We can all rejoice at this result: but few of us can apply the moral, for few remember whence the horrors sprang, or realise that all this outrageous vulgarity of design and bad, scamped work, was the final British version of something in itself good - nay, the apotheosis of art as applied to furniture - the fashion of Louis Ouatorze.
What has come, as a reaction, is just sufficiently better to express the popular sense of having done wrong. Society has confessed its sins and promised to amend: but there is always the risk when running from one 'lion in the path' that we shall run straight into the jaws of another. Alas! the new faith has assumed a livery quite as forced as the old one: quite as ugly it often threatens to be, with stiff patterns instead of flowing ones, morbid colours instead of gay ones, but equally ill-proportioned, vulgar, and machine-begotten, perhaps more depressing. The New Art furniture at its worst is a very ghastly parody on its name, and without the wholesome discipline of enlightened discrimination I fear that it has a future more dismal still than any previous fashion.
If people would think for themselves, turning over the leaves of Nature's book instead of simply aping others, we should have more comfort and more beauty in our homes.

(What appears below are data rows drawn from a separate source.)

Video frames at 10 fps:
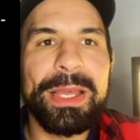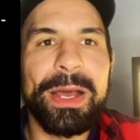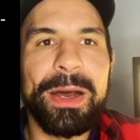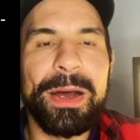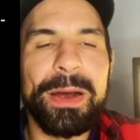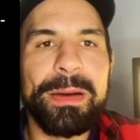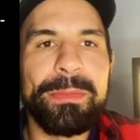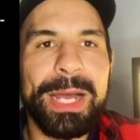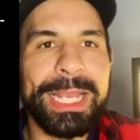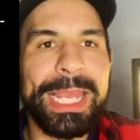Um,
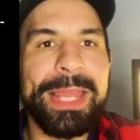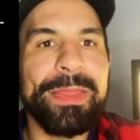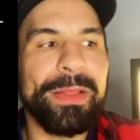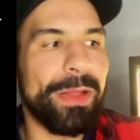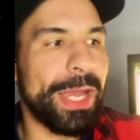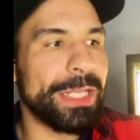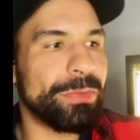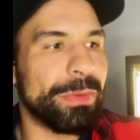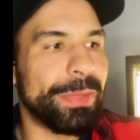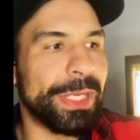again, the lines
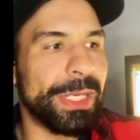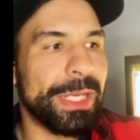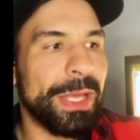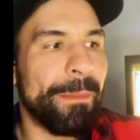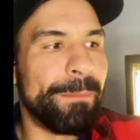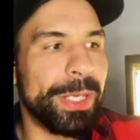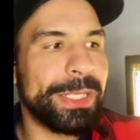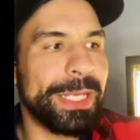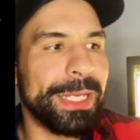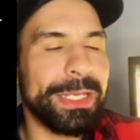would be
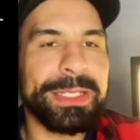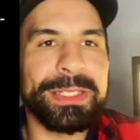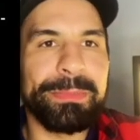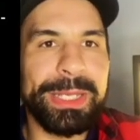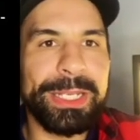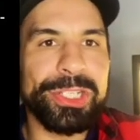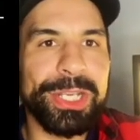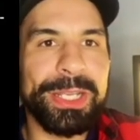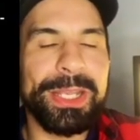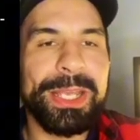Bunting,
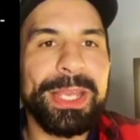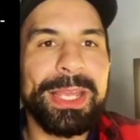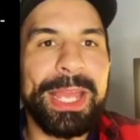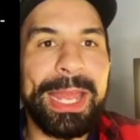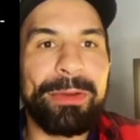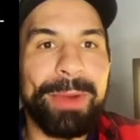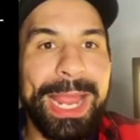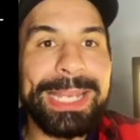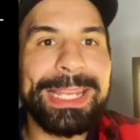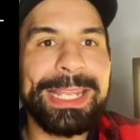Zibanejad, and
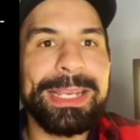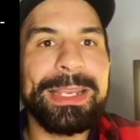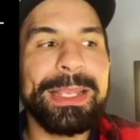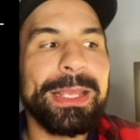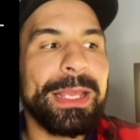Rantanen,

At present our eyes seem blinded by prejudices rooted so long ago that we have forgotten their origin. We should never have asked whether the culture of beauty is good for us, had we observed that beauty simply means the harmonious adaptation of each thing to its purpose and to the purposes of the rest; that the mere forces of nature, such as growth, circulation, balance, and all other laws resulting from eternal attraction and repulsion, are the parents of curves and colours, which have no moral significance unless we impart it. And we should never have pushed culture too far if we would have taken a hint from the humblest creatures which select their habitations and adapt their array to circumstances.
To be healthy and happy, we must have beautiful and pleasant things about us. If we cannot have trees and flowers, mountains and floods, we can have their echoes - architecture, painting, textile folds in changing light and shade.

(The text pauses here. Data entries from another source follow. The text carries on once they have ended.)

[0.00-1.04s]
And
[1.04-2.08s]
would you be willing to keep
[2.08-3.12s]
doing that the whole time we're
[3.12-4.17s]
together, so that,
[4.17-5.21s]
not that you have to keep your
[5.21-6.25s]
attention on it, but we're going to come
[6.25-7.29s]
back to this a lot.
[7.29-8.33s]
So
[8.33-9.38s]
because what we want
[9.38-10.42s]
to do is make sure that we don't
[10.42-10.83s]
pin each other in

Every nation reflects its surroundings in its art, while its art is spontaneous, not scholastic, and that is how schools of art have grown up. Art may be said to be good wherever natural laws dictate it, and bad in proportion as it sets natural laws at defiance; this, whether there be any conscious attempt to copy nature or not. From the Chinese effects indirectly derived from their transparent atmosphere, their dazzling and involved foliage, and their strange beasts, down to the quaint homely art of colourless Iceland, it seems as if nature were working through us ever outward.
Thus Art, if we will suffer it, becomes a natural chronicle; though we can hardly estimate progress by any particular cult. To-day, energy runs rather to books than carvings, but picture and language are equally the expression of thought. The ancients talked and looked about them: we write and read.
But surely of late one kind of expression has been unduly neglected, and the pictorial kind to which we usually apply the term Art is better than mere language because it can please the eye without making incessant demands upon the brain. It unites us more completely with outward nature; it can delight a thousand eyes and hearts at once; it draws us out of ourselves; and its variableness is infinite. Art properly applied should counteract the influence of books, which nurse the modern bent towards privacy and self-contained reserve.